Starting in the early 1800s with the Common Schools and continuing later through the Ellis Island period, American schools Americanized new comers. As historian Mark Edward DeForrest put it, the Common Schools had,
a large role in assimilating and educating the offspring of the immigrants then moving into the United States from Europe. The schools did not simply educate students in the basics of the English language or the Three Rs. Rather, the schools were actively involved in promoting the values and beliefs that were considered part and parcel of the American experience.
Schools taught that being an American required a belief in individual liberty and that rights are granted to us by virtue of our existence, not through government action. These principles united all people who came to this country in deeply rooted patriotism.
For the past three decades, for reasons that will also require analysis (though at a later date), we have been doing exactly the opposite. The new model, exemplified by the bestselling historian Howard Zinn, is to present America as a spectacular experiment in oppression.
Zinn’s “A People’s History of the United States” set the stage for the grievance mongering that passes for history classes today, and is still widely used. It has sold over 2 million copies since it was first published in 1980 and continues to sell over 100,000 copies a year because it is required reading at many of our high schools and colleges. That’s a lot of young minds.
This is how Zinn described the founding:
Around 1776, certain important people in the English colonies made a discovery that would prove enormously useful for the next two hundred years. They found that by creating a nation, a symbol, a legal unity called the United States, they could take over land, profits, and political power from favorites of the British Empire. In the process, they could hold back a number of potential rebellions and create a consensus of popular support for the rule of a new, privileged leadership.
And our educational authorities are doubling down today—even in the face of danger. The College Board’s leftist curriculum framework for Advanced Placement U.S. History—the courses that our best students take in high school—denigrates the founders’ assimilationist ethos and presses students “to think beyond national histories” and patriotic attachments.
The just released A.P. European History curriculum is no better. It presents religion only as an instrument of power, minimizes the evil of communism, and omits the importance of liberty.
As for the K-12 curriculum on the verge of being approved in the largest state in the Union, California, it is a blue print for redrawing America further still along multicultural lines. The assimilation required to attain E Pluribus Unum is “questionable by today’s standards that generally embrace having a plurality of experiences in the country.”

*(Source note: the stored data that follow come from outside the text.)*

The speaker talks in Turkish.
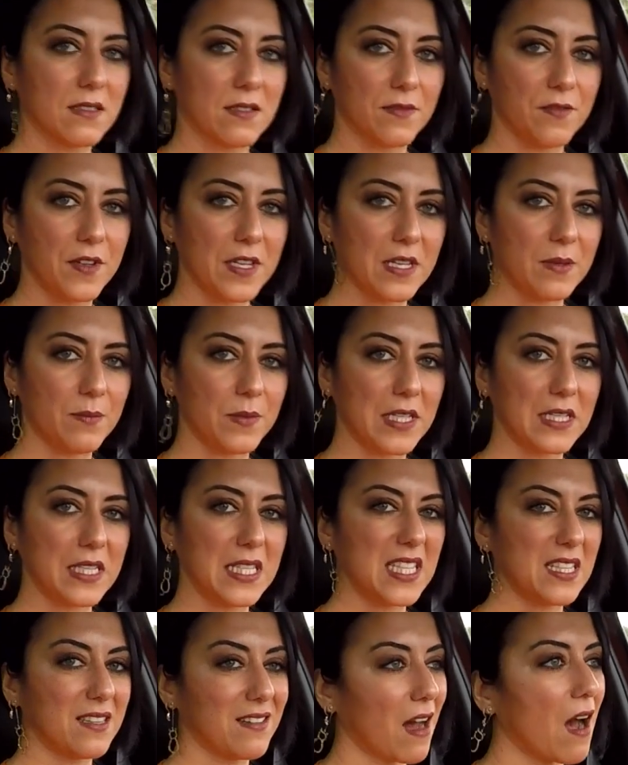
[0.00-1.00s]

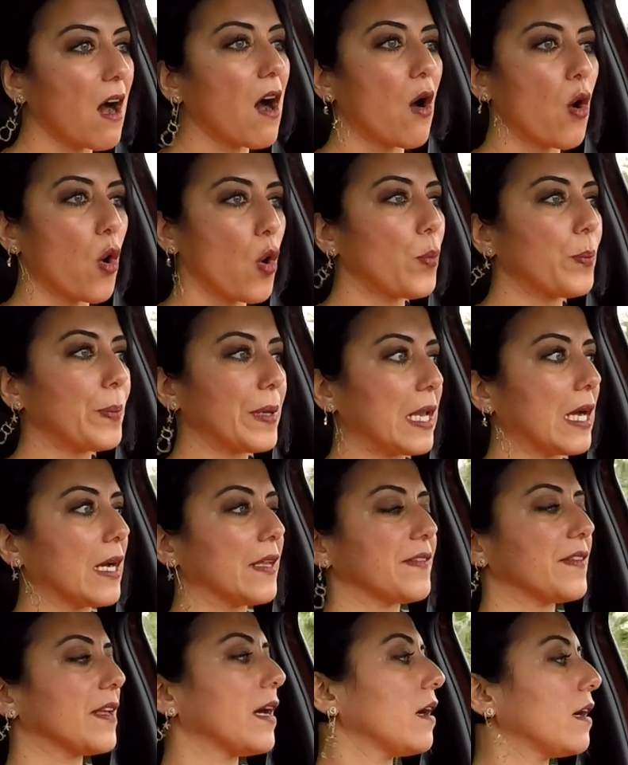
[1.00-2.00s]
verimliliği daha ön
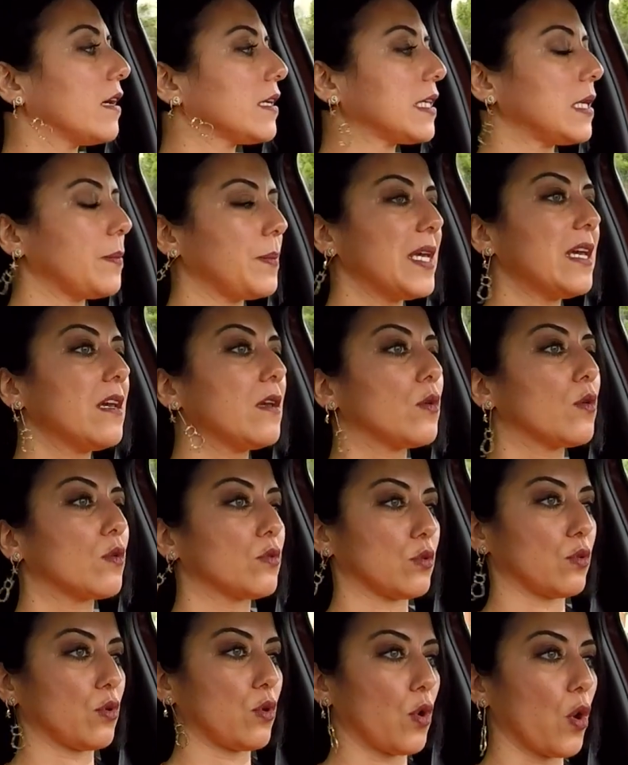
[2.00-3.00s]
planda gibi
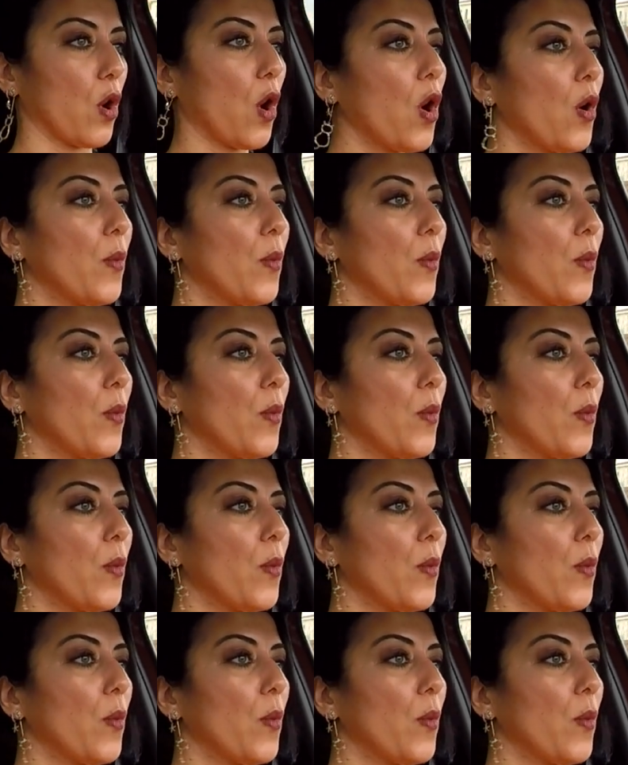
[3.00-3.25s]
gözüküyor.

Assimilation, it adds, was the product of a mixture of “Social Darwinism, laissez-faire economics, as well as the religious reformism associated with the ideal of the Social Gospel.”

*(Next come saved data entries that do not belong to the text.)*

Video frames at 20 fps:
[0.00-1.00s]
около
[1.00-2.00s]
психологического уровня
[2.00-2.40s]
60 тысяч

This is what is being taught to students, like Mateen once was, every day in our schools. So, yes, by all means, let’s have a discussion on why we should indoctrinate young minds in a way no society has ever done, why we should teach our young to “unlike” America.
Is this the approach we want to have, especially at a time when a force like the Islamic State will only be too glad to fill the patriotic vacuum, or should we teach again that America is an exceptionally free and prosperous nation that requires love and affection and constant attention?
The author Sebastian Junger, speaking at The Heritage Foundation this week about his new book, “Tribe,” reminded his audience that as bad as the Nazi Blitz on London was, its survivors missed afterward the sense of national pride they had felt while pitching in together.
The fact that the Orlando massacre has failed miserably to be a bond for national unity, but has only exposed our fissures, should be a mighty sign of how divided we are. This debate is well overdue.